**DATA LISTING:**

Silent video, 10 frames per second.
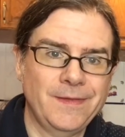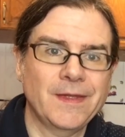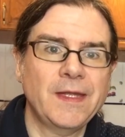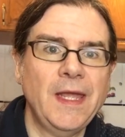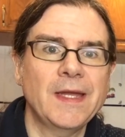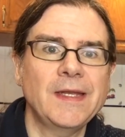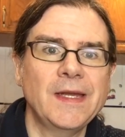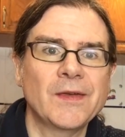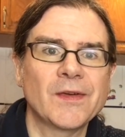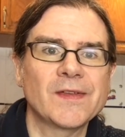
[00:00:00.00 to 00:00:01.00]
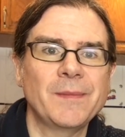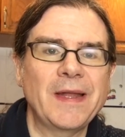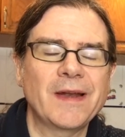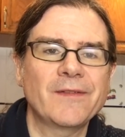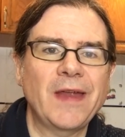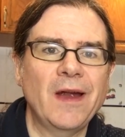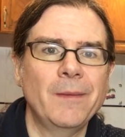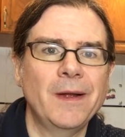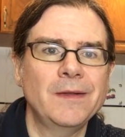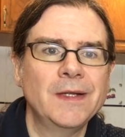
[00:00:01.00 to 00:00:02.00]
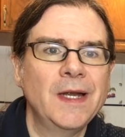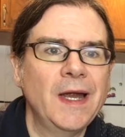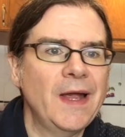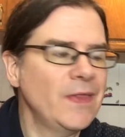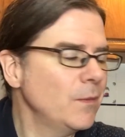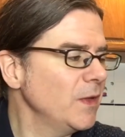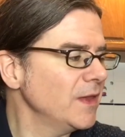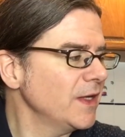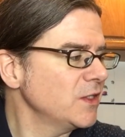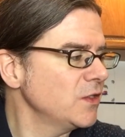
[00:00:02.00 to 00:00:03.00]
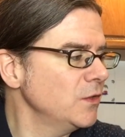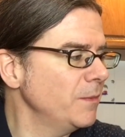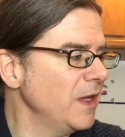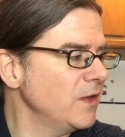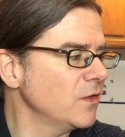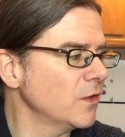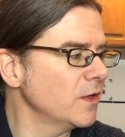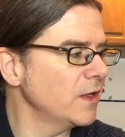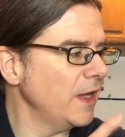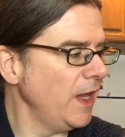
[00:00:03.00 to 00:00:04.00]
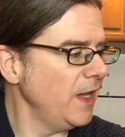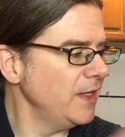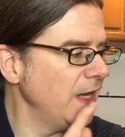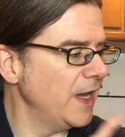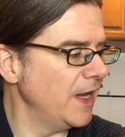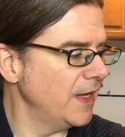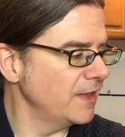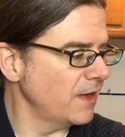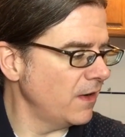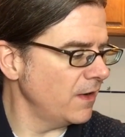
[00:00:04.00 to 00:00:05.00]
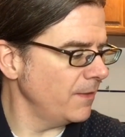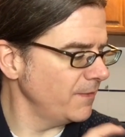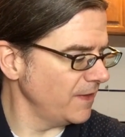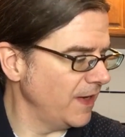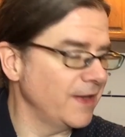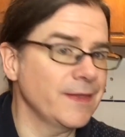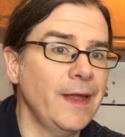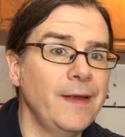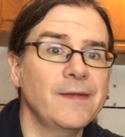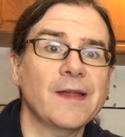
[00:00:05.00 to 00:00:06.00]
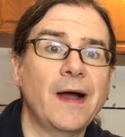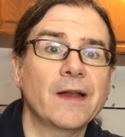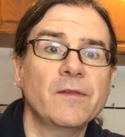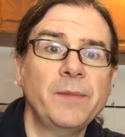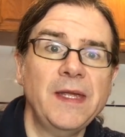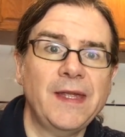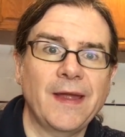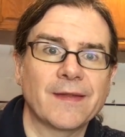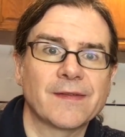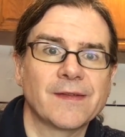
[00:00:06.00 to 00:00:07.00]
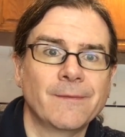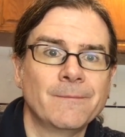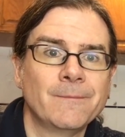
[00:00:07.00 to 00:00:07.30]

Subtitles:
The candy innards are made out of caramel. And then we like to make your head and arms and legs out of pecans.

**PROBLEM TO WORK ON:** In your copy, every entry above must match word for word, and no picture may appear.

**EXERCISE RESULT:**
Silent video, 10 frames per second.
[00:00:00.00 to 00:00:01.00]
[00:00:01.00 to 00:00:02.00]
[00:00:02.00 to 00:00:03.00]
[00:00:03.00 to 00:00:04.00]
[00:00:04.00 to 00:00:05.00]
[00:00:05.00 to 00:00:06.00]
[00:00:06.00 to 00:00:07.00]
[00:00:07.00 to 00:00:07.30]

Subtitles:
The candy innards are made out of caramel. And then we like to make your head and arms and legs out of pecans.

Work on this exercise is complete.